To (DI) Or Not To (DI), That Is The Question

Published date05 July 2021
Subject MatterEmployment and HR, Litigation, Mediation & Arbitration, Unfair/ Wrongful Dismissal, Employment Litigation/ Tribunals, Trials & Appeals & Compensation
Law FirmSKRINE
AuthorMs Selvamalar Alagaratnam and Adam Thye Yong Wei
A domestic inquiry ("DI") is an internal hearing conducted by the employer to provide an employee an opportunity to provide an explanation for misconduct alleged against the employee, before making a finding of guilt or otherwise. It is essentially a fact-finding exercise where there will be a prosecuting officer (usually a representative of the employer) and the accused employee, both of whom may call witnesses or produce documents before a panel or a single person who will decide whether the accused employee is guilty of the alleged misconduct.

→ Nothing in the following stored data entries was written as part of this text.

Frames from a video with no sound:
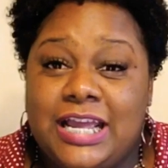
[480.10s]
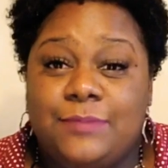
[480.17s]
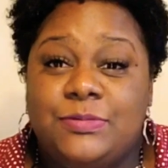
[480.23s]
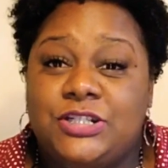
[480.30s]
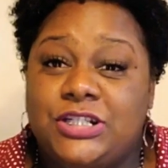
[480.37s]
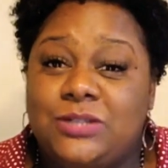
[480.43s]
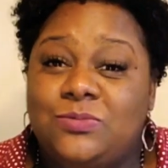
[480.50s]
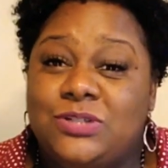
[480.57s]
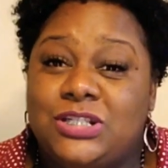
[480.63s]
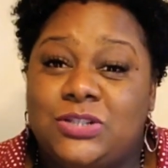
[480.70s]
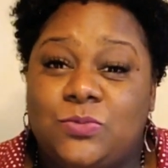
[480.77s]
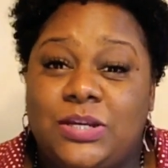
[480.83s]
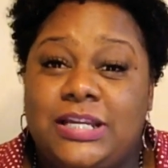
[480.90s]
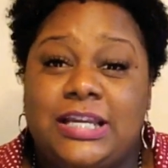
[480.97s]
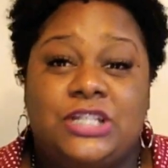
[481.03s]
name, but she
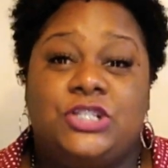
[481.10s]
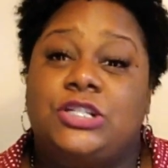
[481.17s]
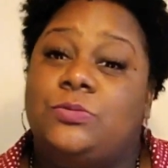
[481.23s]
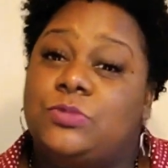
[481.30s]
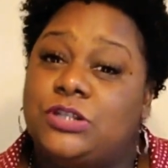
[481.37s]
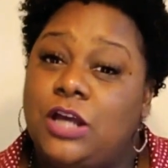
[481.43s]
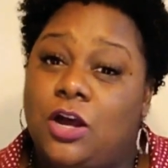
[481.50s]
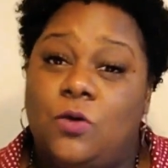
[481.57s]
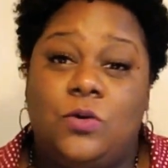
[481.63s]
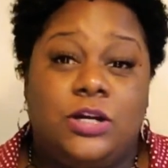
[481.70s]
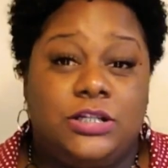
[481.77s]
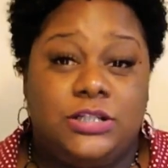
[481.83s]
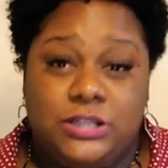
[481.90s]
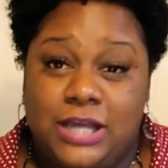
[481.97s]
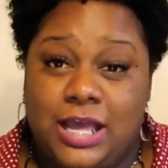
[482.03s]
was sweet and she was on
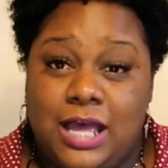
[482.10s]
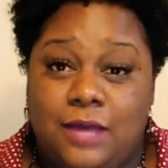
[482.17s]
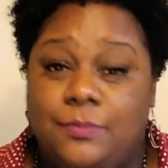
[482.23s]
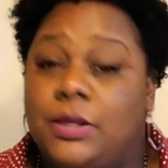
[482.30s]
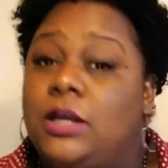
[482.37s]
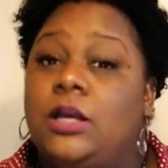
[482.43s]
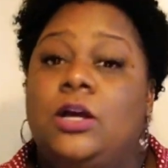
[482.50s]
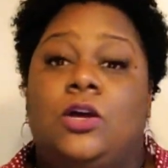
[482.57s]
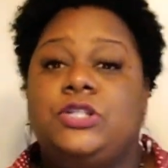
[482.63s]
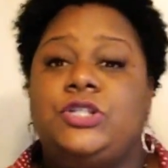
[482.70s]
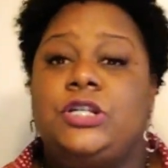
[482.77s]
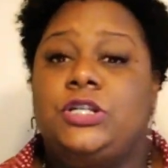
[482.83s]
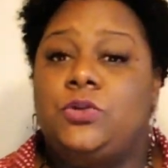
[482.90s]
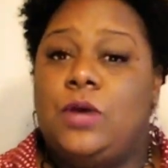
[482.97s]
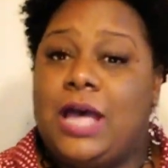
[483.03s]
her job and
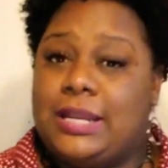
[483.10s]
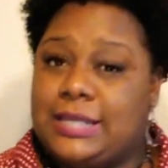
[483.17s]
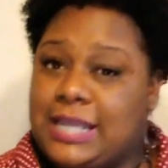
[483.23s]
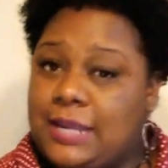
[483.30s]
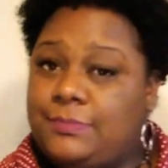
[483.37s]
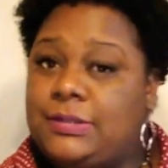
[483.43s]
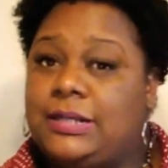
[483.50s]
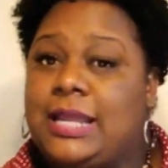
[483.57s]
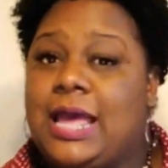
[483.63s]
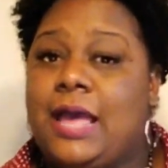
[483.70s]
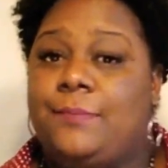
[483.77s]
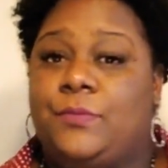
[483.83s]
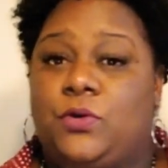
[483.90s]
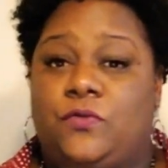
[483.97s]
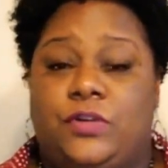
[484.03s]
she knew how to keep the
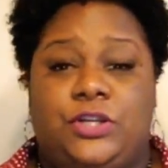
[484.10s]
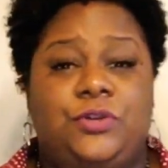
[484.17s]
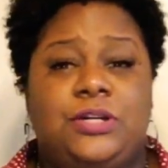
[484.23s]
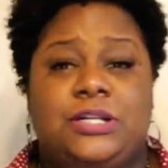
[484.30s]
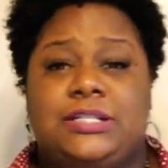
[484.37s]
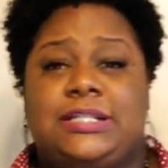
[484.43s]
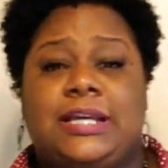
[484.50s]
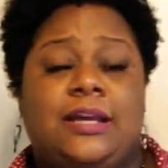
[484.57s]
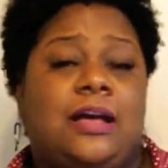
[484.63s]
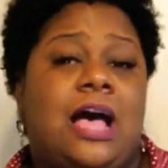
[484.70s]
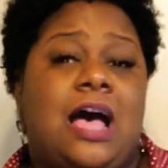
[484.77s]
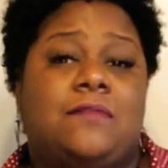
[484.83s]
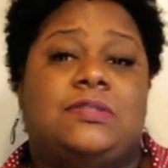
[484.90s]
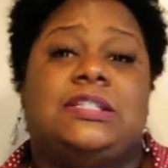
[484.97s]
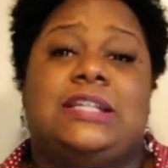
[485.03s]
line moving. You could tell,
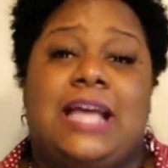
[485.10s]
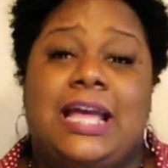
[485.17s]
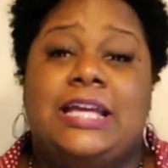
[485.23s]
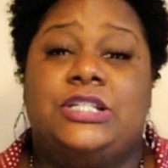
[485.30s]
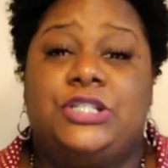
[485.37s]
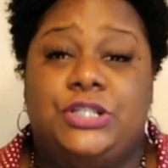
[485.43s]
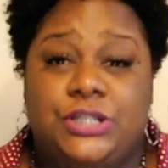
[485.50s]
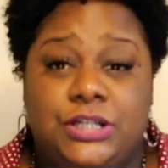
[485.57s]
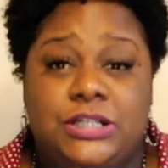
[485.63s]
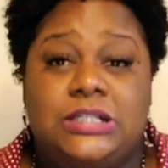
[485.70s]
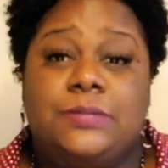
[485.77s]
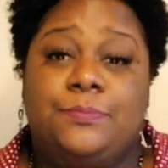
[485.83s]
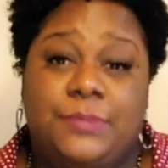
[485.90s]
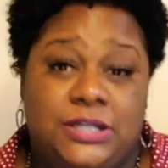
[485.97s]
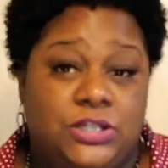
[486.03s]
obviously, I had
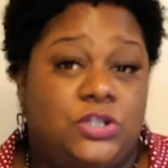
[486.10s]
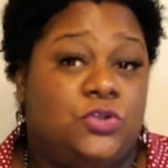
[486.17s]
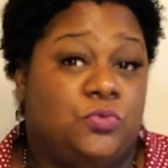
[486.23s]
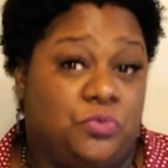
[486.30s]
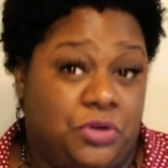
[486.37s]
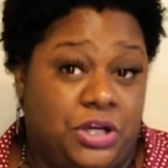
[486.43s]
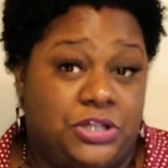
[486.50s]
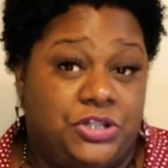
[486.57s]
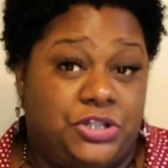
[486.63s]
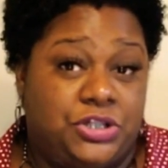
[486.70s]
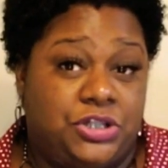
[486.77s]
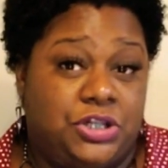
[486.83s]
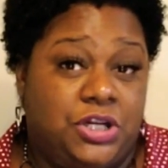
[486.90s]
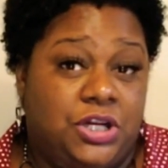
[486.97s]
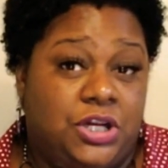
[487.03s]
just missed the
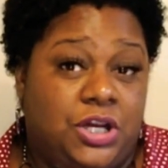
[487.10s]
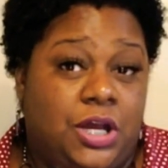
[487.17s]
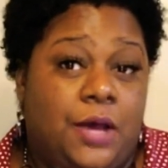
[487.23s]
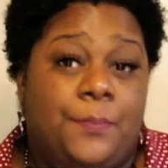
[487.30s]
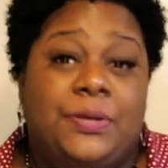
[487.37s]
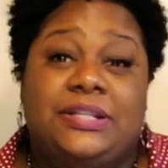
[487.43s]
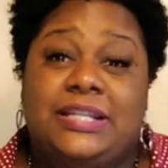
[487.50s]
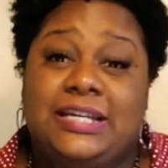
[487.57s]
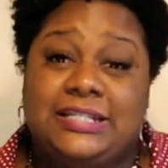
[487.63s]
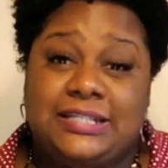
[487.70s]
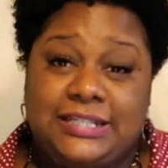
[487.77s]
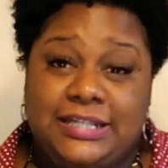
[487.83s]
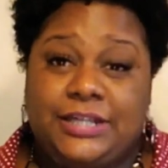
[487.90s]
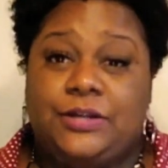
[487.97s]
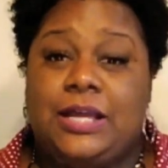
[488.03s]
rush, but they
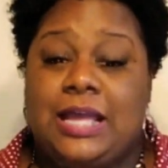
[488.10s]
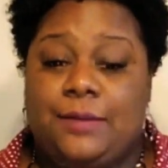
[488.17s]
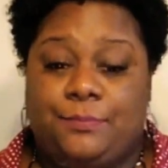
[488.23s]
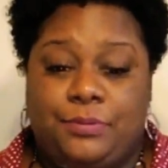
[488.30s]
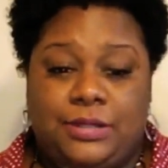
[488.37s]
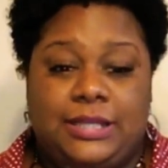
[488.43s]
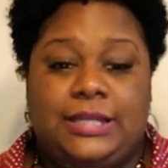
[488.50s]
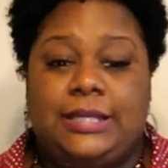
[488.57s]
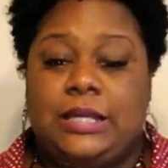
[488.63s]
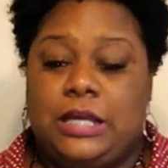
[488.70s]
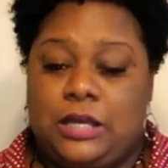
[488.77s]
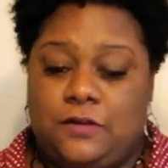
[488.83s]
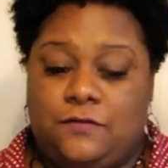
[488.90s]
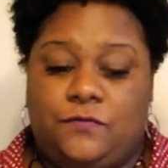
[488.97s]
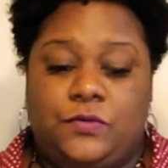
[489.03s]
still had plenty
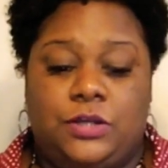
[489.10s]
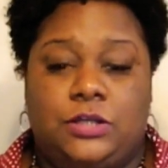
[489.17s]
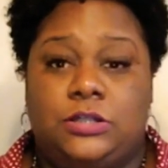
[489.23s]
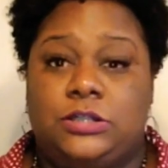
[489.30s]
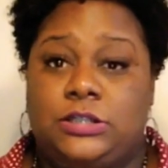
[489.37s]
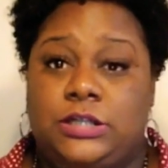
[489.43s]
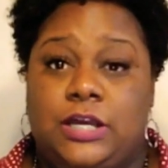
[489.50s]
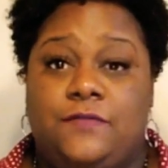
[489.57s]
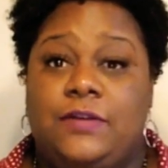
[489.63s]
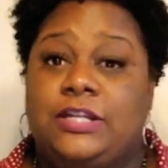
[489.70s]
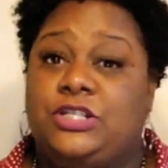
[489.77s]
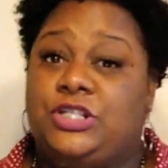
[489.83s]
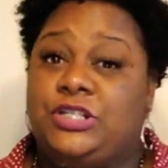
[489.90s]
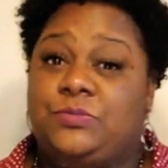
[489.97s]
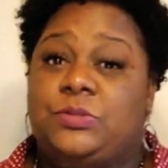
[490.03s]
of stuff,
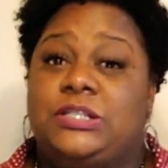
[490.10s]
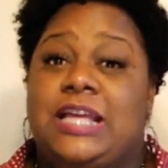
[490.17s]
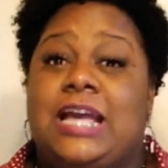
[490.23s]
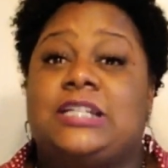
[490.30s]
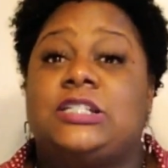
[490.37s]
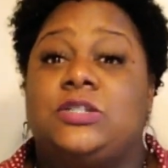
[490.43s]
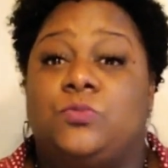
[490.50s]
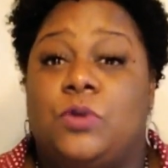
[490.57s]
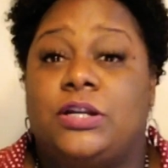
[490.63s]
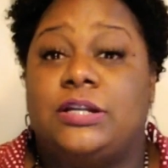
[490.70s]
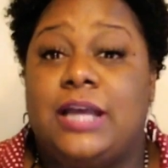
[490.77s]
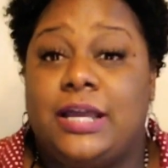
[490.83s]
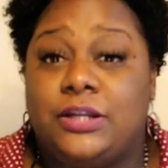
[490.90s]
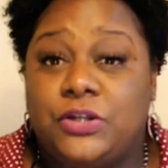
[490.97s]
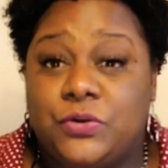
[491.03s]
and she was actually
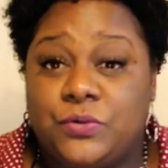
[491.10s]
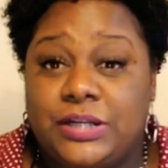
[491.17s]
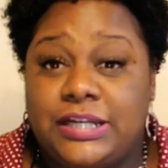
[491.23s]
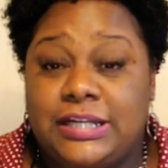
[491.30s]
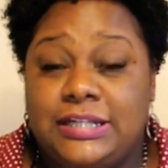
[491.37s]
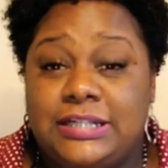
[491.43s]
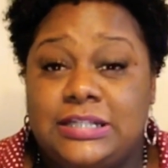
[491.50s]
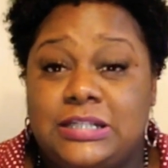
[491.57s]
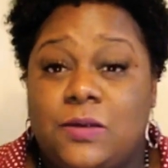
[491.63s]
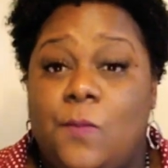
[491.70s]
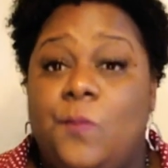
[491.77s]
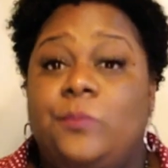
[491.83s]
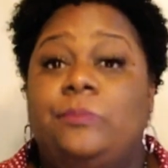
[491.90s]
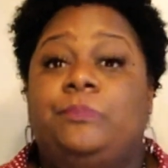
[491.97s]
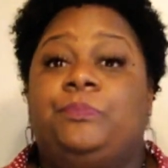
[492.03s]
running out of greens,
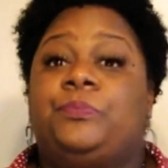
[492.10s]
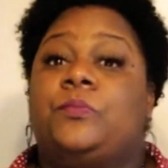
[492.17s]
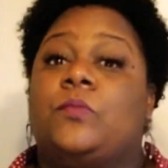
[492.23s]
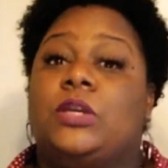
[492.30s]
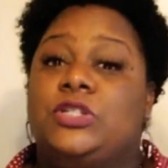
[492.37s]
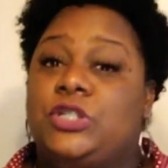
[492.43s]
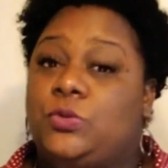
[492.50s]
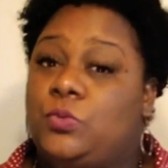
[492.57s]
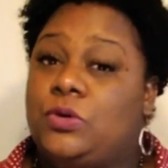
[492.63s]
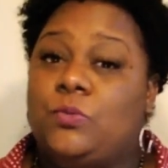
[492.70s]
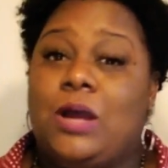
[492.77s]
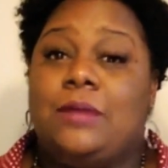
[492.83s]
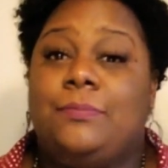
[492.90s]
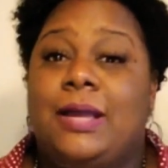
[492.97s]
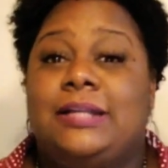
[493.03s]
and she
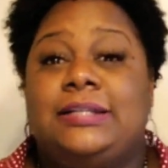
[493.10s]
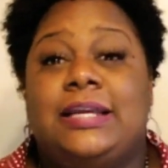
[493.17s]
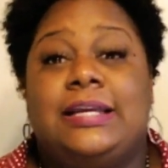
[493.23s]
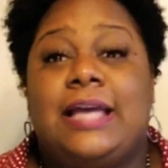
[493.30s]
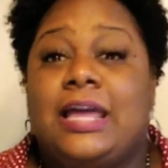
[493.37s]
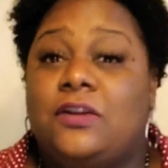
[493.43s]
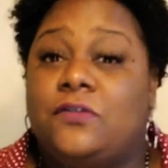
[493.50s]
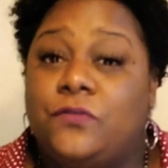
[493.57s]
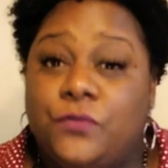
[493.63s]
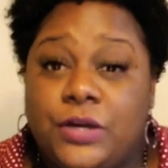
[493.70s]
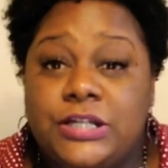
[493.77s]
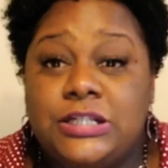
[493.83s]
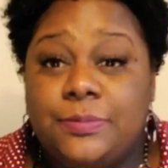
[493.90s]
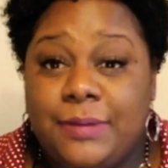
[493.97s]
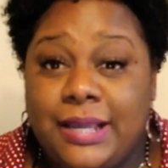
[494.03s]
went right back there and got a
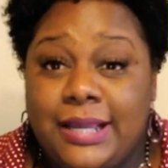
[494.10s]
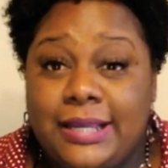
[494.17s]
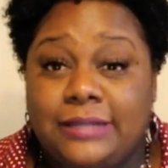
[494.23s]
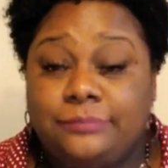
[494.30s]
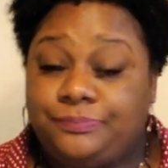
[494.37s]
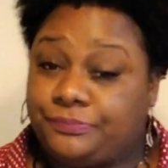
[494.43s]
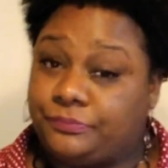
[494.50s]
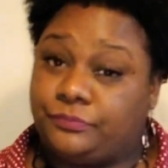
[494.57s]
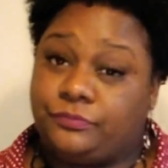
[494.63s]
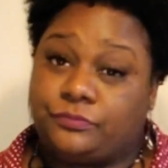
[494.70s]
fresh pan,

The jurisprudence on the requirement (or otherwise) of holding a DI prior to the dismissal of an employee and on how the Industrial Court should approach the matter if a DI is held, has wound a long path in the past two decades. Some principles in relation to DI that were established over the years may be summarised as follows -
  1. The failure of an employer to hold a DI before dismissing its employee is not fatal as the omission is "curable" by the inquiry that the Industrial Court is statutorily required to perform. The Industrial Court is duty bound to determine on the merits, firstly, whether the misconduct complained of by the employer has been established, and secondly, whether the proven misconduct constitutes just cause or excuse for the dismissal (See Wong Yuen Hock v Syarikat Hong Leong Assurance Sdn Bhd (and Another Appeal) [1995] 3 CLJ 344; and Milan Auto Sdn Bhd v Wong Seh Yen [1995] 4 CLJ 449);
  1. The fact that an employer has conducted a DI which forms the basis for dismissing the employee is an entirely irrelevant consideration to the issue as to whether the employee had been dismissed with just cause or excuse. The findings of a DI are not binding as the matter is to be heard afresh by the Industrial Court. However, the Industrial Court may take into account the fact that a DI had been held when determining whether the employee was justly dismissed (See: Hong Leong Equipment Sdn Bhd v Liew Fook Chuan (and Another Appeal) [1996] 1 MLJ 481);
  1. If the Industrial Court finds that a valid DI had been held, it will then confine itself only to determining whether or not there was a prima facie case of misconduct justifying dismissal (See: Bumiputra Commerce Bank Bhd v Mahkamah Perusahaan Malaysia & Anor [2004] 7 CLJ 77; Multimedia Development Corporation Sdn Bhd v Clarence Augustine Tee Teck Huo [2018] 5 CLJ 570) and
  1. The Industrial Court would commit an error of law if it accepts or disregards the DI findings/notes produced in evidence when arriving at its conclusion on whether the dismissal was with just cause or excuse, without first determining whether the DI was validly held, and whether the DI notes were an accurate reflection of the evidence of witnesses (See: Bumiputra Commerce Bank (supra) and Multimedia Development Corporation (supra)).
LATEST DEVELOPMENT

Recently, the Court of Appeal in Lini Feinita binti Muhammad Feisol v Indah Water Konsortium Sdn Bhd [2021] 3 AMR 375, considered the question as to whether the Industrial Court is duty bound to consider the findings made by the DI panel when deciding whether the employee's dismissal was with just cause or excuse.